In California is always june” dicono gli americani per sottolineare il fatto che le attività sportive laggiù possono essere praticate nel corso dell’intero anno. Il clima impediva la costruzione di campi in erba, la cui manutenzione sarebbe costata troppo con quel caldo, per questo motivo si utilizzava il cemento, duraturo e poco costoso da mantenere. Erano numerosissimi gli impianti pubblici nei quali, semplicemente aspettando il proprio turno, chiunque fosse munito di racchetta poteva imparare liberamente. Questa democrazia del gioco farà in breve della California la culla del miglior tennis statunitense. Il numero di praticanti sempre più elevato, la possibilità di allenarsi continuamente e la dura competizione partorirono presto i primi campioni, i quali furono volano per l’esplosione definitiva.

Anche nel caso di Helen è il padre a spingerla al tennis, con il semplice e onesto proposito di proporre alla figlia un’attività fisica regolare. E così a otto anni Helen cominciò a colpire la pallina, impugnando una racchetta dal manico troppo grande per lei e curandosi inizialmente ben poco delle linee di gesso che delimitavano il campo.

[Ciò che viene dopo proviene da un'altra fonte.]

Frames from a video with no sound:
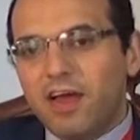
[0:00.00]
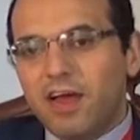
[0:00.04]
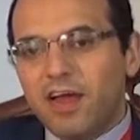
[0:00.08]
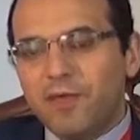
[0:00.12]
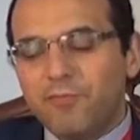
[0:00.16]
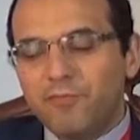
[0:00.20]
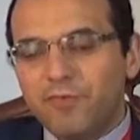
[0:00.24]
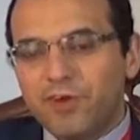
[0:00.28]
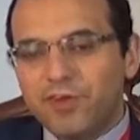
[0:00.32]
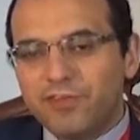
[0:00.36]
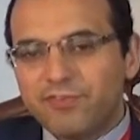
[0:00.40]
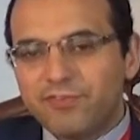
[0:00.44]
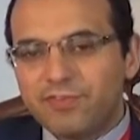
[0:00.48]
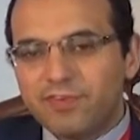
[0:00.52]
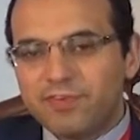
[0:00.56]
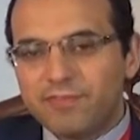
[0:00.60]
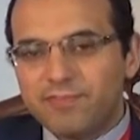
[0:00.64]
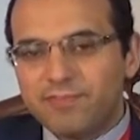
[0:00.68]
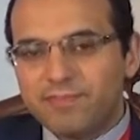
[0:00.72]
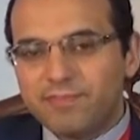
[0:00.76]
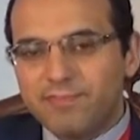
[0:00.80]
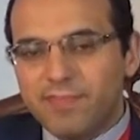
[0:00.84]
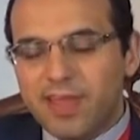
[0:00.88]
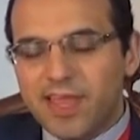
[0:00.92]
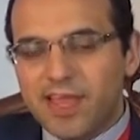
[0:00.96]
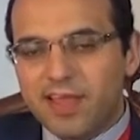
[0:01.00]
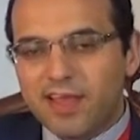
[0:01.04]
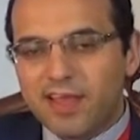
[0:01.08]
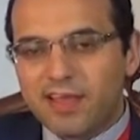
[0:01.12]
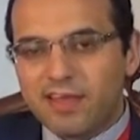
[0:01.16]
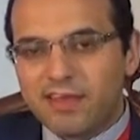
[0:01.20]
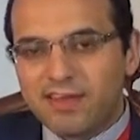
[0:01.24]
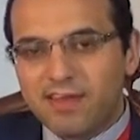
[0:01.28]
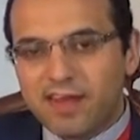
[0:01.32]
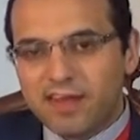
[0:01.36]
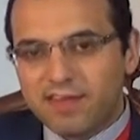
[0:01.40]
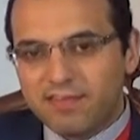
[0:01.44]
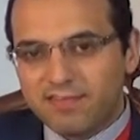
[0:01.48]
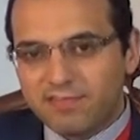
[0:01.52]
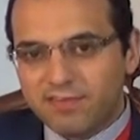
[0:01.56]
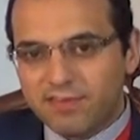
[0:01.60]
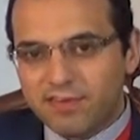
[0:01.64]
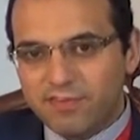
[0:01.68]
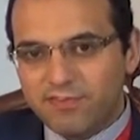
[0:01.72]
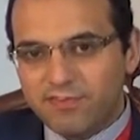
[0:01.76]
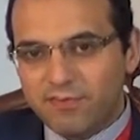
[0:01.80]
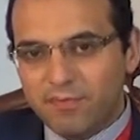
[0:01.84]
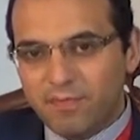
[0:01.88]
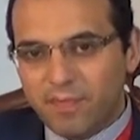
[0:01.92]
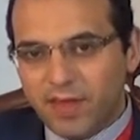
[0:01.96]
I'm going to make a nice
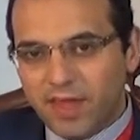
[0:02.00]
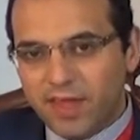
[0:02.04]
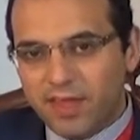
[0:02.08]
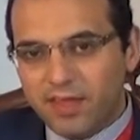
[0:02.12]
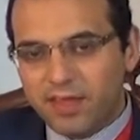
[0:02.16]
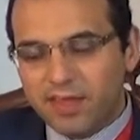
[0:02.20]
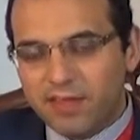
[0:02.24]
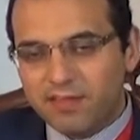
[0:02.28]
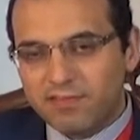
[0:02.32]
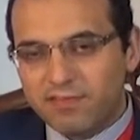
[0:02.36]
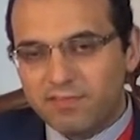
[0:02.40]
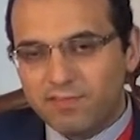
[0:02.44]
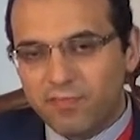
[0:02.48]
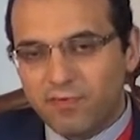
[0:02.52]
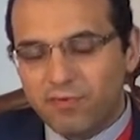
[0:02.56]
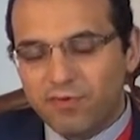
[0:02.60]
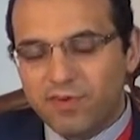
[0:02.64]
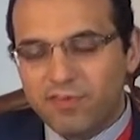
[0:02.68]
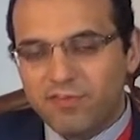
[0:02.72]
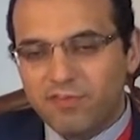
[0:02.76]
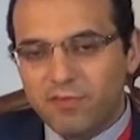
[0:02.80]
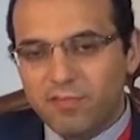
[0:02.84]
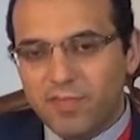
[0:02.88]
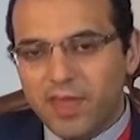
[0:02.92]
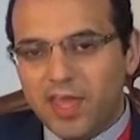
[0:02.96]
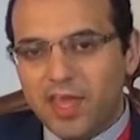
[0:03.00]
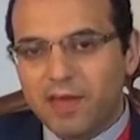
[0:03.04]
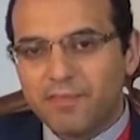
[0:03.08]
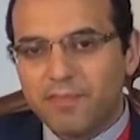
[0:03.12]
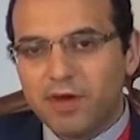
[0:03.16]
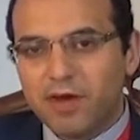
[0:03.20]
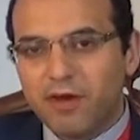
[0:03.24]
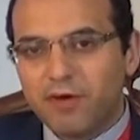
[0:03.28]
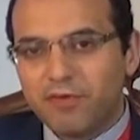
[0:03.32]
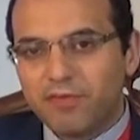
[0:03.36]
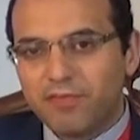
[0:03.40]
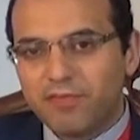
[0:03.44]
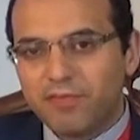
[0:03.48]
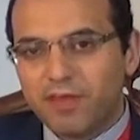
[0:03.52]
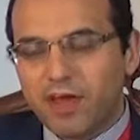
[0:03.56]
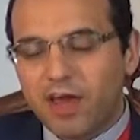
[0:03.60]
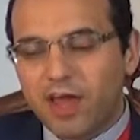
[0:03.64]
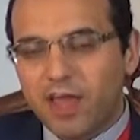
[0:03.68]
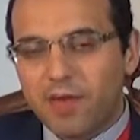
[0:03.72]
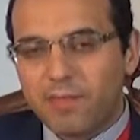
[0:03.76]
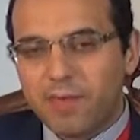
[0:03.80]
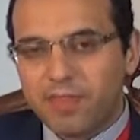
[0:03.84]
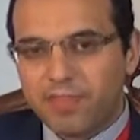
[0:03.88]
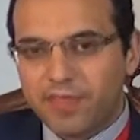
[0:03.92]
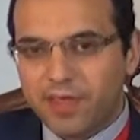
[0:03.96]
resume, a small resume about
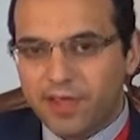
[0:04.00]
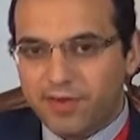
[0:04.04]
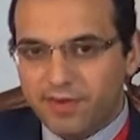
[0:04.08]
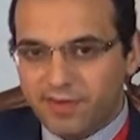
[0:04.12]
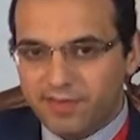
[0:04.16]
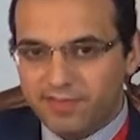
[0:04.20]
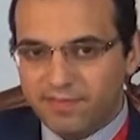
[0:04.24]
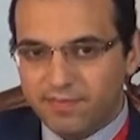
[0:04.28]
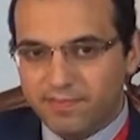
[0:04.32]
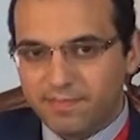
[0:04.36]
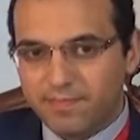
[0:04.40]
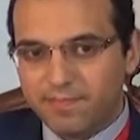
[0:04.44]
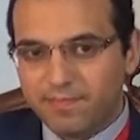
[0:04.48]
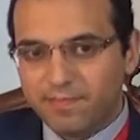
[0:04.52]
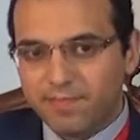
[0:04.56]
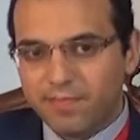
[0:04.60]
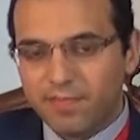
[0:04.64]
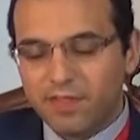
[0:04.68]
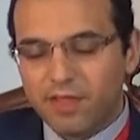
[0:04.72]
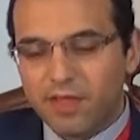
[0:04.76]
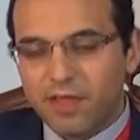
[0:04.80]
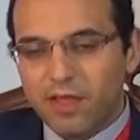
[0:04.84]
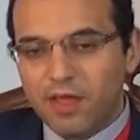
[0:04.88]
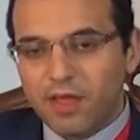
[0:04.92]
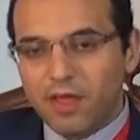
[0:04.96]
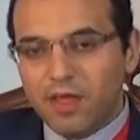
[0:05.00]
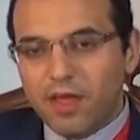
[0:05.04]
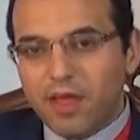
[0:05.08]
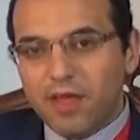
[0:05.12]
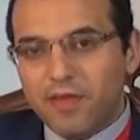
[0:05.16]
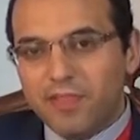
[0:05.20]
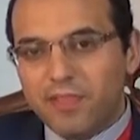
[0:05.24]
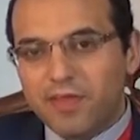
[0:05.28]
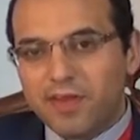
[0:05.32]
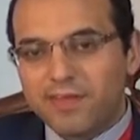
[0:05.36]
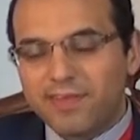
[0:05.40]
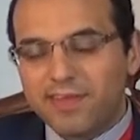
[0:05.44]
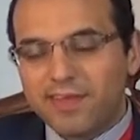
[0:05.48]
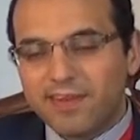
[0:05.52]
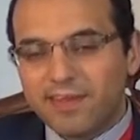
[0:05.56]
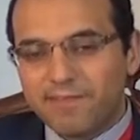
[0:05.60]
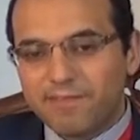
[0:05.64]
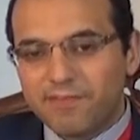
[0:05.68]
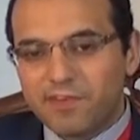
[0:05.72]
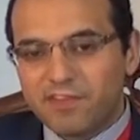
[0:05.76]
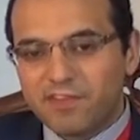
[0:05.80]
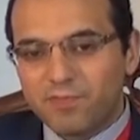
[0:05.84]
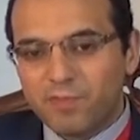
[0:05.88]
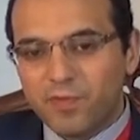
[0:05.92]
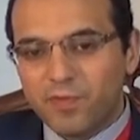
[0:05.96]
hyperthyroidism. There is a
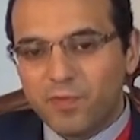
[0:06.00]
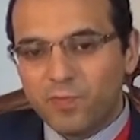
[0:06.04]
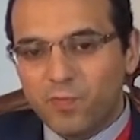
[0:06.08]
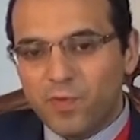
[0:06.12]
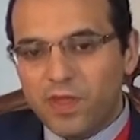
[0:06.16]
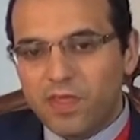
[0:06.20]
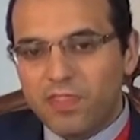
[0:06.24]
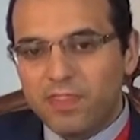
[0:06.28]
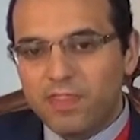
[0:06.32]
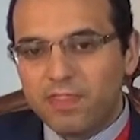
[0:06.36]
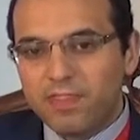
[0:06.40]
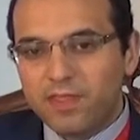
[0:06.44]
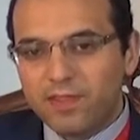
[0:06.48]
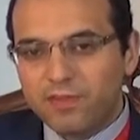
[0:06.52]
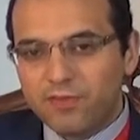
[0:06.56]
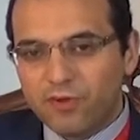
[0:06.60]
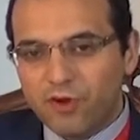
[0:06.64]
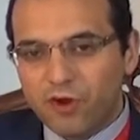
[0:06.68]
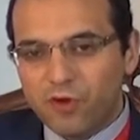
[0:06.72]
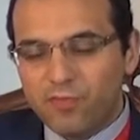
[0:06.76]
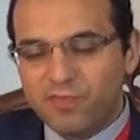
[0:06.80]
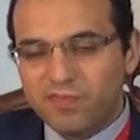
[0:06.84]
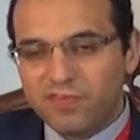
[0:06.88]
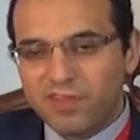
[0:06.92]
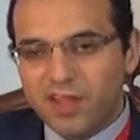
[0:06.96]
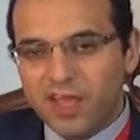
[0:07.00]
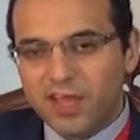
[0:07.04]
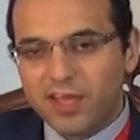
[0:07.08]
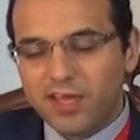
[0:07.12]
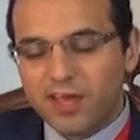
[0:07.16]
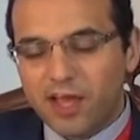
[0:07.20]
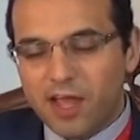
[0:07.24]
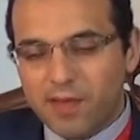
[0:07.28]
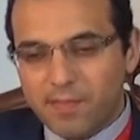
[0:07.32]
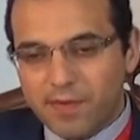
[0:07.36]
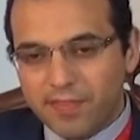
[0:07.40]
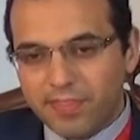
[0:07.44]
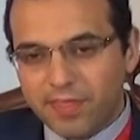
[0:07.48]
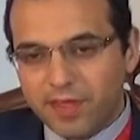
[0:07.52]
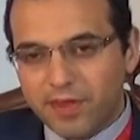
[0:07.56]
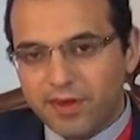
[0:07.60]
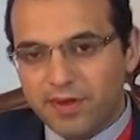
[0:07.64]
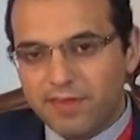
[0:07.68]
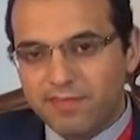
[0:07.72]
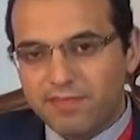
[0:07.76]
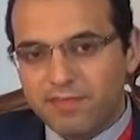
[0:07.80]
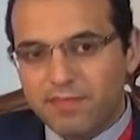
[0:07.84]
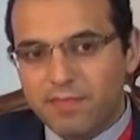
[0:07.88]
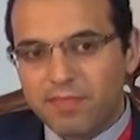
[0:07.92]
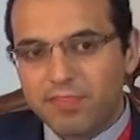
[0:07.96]
difference between the terms like
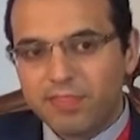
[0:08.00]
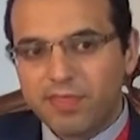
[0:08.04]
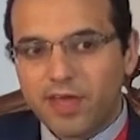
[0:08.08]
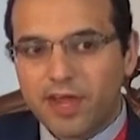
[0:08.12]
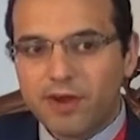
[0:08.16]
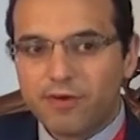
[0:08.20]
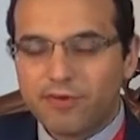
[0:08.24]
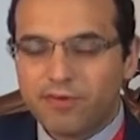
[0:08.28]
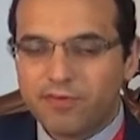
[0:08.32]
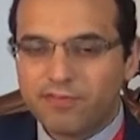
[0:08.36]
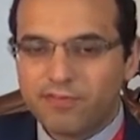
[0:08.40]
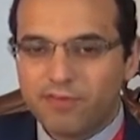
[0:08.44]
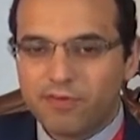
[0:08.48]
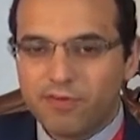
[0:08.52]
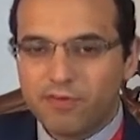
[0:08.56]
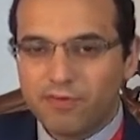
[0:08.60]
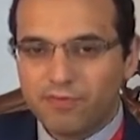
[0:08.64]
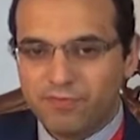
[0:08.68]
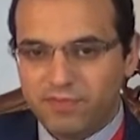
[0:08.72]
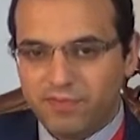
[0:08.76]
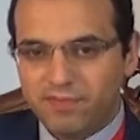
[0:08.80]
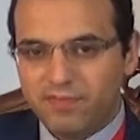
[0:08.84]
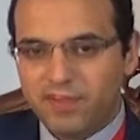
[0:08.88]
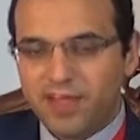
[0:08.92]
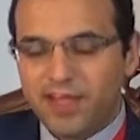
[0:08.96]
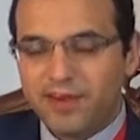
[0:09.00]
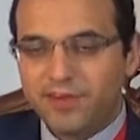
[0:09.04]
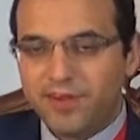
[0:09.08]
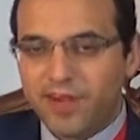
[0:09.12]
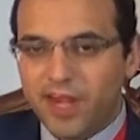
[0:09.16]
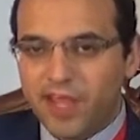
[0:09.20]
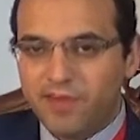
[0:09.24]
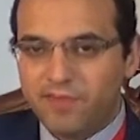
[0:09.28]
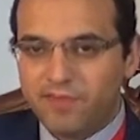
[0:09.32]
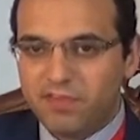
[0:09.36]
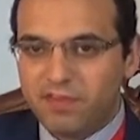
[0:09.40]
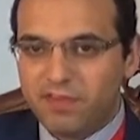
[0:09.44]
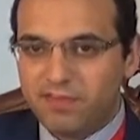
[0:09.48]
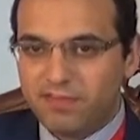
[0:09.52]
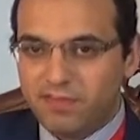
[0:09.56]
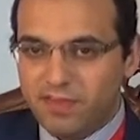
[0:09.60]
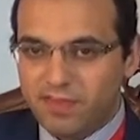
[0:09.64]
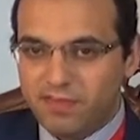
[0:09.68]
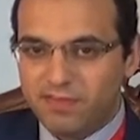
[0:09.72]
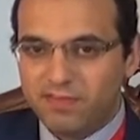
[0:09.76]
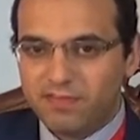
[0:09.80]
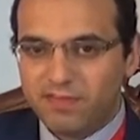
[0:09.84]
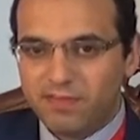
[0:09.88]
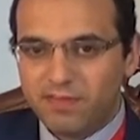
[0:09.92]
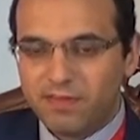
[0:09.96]
hyperthyroidism, thyrotoxicosis, and Graves'
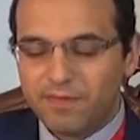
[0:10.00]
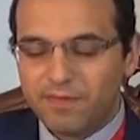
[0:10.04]
disease.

Era solo un gioco e per qualche anno fu così, fino a che il dottor Clarence Wills portò la figlia undicenne a Pasadena, dove si esibivano le più grandi star californiane del tempo. E un esempio vale mille parole. Vede con i suoi occhi il gioco veloce di May Sutton, la più forte di quattro sorelle e prima americana a vincere Wimbledon nel 1905, e il fenomenale dritto in top-spin di Billy Johnston. Quel che non riesce a scorgere sono i cannon-ball in battuta di Maurice Mc Laughlin, The american Comet, ma “ricordo distintamente il suono del colpo, simile ad un colpo di fucile” dirà in seguito. Da quel momento il suo interesse verso il tennis cresce in modo esponenziale e non è un caso, forse, che il suo stile si sia ispirato alle migliori qualità di quei modelli. Il suo metodo era semplice: osservazione, concentrazione ed imitazione. Cominciò a frequentare quotidianamente i campi del Live Oak Park, colpendo continuamente sussurrava il suo mantra “io sono Johnston, io sono Johnston” e in uno dei lunghi pomeriggi di pratica venne notata da William “Pop” Fuller, responsabile del Berkeley Tennis Club, il quale suggerì immediatamente al padre di iscriverla al suo programma. Fuller aveva un metodo di insegnamento per certi versi geniale. Allenava senza racchetta, non voleva che i ragazzi imitassero il suo gioco, voleva che trovassero il loro swing naturale e così si comportò anche con Helen. Teneva un cesto con 120 palline e inizialmente si limitava a farla ribattere senza soluzione di continuità migliaia di volte al giorno, lasciando che trovasse la sua via. Non corresse mai la posizione troppo frontale del dritto o l’appoggio sulla gamba sbagliata nel rovescio. Attese semplicemente con pazienza che, come in un mosaico, le tante tessere insignificanti e imperfette di per sé si completassero poi in un’immagine abbacinante. Ciò che sorprendeva in quella ragazzina con le trecce era la volontà ferrea di andare sempre a tutto braccio, non c’era finezza agli albori del suo gioco e la potenza unita alla sconfinata fiducia in sé stessa saranno sempre la caratteristica dominante del suo stile.

Helen Wills nel 1932

Helen Wills nel 1932

Anna Harper, di tre anni maggiore e classificata fra le cinque migliori tenniste americane degli anni ’20, ricordava in un’intervista che Helen “…colpiva così forte che la palla sembrava fatta in cemento e il contraccolpo ti arrivava fino alla schiena. I fendenti fischiavano uno dopo l’altro ed entro metà set potevano succedere due cose: o distruggeva la tua fiducia oppure ti rompeva il braccio”. Il secondo incontro fondamentale per la sua carriera giunse nella primavera del 1920 quando conobbe Hazel Hotchkiss Wightman, una delle più grandi giocatrici statunitensi della generazione precedente la sua, che ora viveva sulla costa Est ma tornava ogni due anni a far visita ai parenti nella natìa California. Hazel era una maestra di tattica, strategia, gioco di volo e… bon ton. Trasmise tutto questo ad Helen, allenandola per tre ore al giorno e quattro giorni la settimana. Trovò qualche debolezza nel suo gioco di gambe e il suo incitamento “run, Helen, run” risuonava a decine di metri di distanza. Fu lei a dare le ultime pennellate al capolavoro, insistette particolarmente sulle buone maniere in campo e la volle addirittura come compagna di doppio. La coppia Wills-Wightman non venne mai battuta.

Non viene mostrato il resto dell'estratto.